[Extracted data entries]
- - - - -
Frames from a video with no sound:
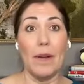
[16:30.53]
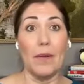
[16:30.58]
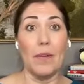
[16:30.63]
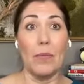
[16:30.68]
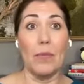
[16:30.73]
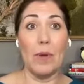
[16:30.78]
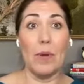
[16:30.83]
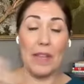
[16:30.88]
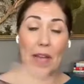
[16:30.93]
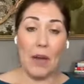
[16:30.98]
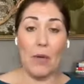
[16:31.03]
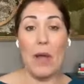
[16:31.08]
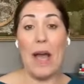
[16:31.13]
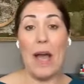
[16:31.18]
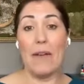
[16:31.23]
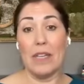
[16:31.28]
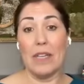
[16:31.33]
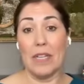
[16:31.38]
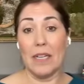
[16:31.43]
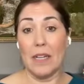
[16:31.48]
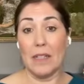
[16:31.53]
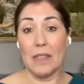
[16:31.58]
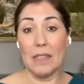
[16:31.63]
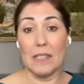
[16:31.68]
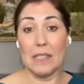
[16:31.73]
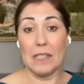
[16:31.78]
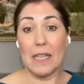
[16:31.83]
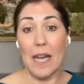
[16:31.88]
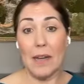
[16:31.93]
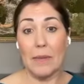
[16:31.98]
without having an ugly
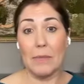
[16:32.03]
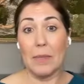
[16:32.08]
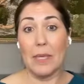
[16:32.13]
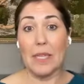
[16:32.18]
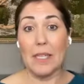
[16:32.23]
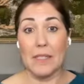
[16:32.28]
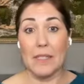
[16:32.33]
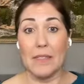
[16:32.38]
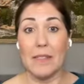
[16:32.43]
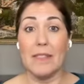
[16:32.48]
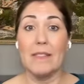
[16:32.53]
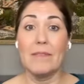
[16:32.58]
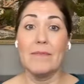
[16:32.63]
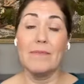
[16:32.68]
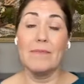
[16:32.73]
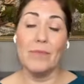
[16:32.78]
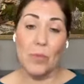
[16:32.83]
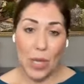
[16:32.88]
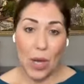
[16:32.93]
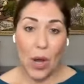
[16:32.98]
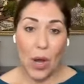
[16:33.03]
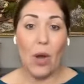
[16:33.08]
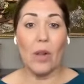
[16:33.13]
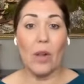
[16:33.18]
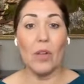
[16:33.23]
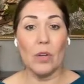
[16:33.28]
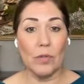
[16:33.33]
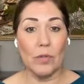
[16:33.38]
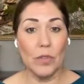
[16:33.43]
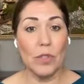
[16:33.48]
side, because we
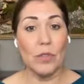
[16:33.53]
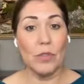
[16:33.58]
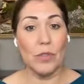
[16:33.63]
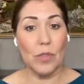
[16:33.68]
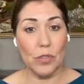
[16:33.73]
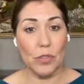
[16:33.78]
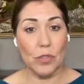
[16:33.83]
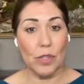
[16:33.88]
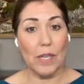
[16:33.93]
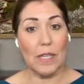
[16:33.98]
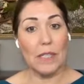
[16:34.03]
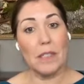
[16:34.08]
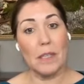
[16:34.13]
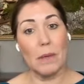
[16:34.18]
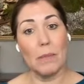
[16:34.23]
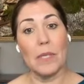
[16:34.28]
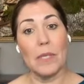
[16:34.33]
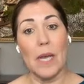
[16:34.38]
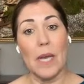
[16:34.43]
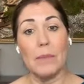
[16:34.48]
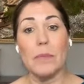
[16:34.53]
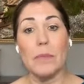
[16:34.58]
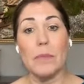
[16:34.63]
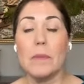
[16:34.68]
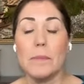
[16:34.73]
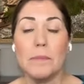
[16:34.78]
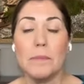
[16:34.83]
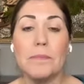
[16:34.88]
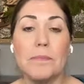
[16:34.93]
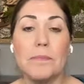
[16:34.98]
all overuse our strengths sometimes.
- - - - -
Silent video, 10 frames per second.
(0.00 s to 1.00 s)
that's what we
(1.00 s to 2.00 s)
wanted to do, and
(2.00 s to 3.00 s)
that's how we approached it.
- - - - -
Work required
Search the records above for the string "video" and copy each line that holds it.

Output
Frames from a video with no sound:
Silent video, 10 frames per second.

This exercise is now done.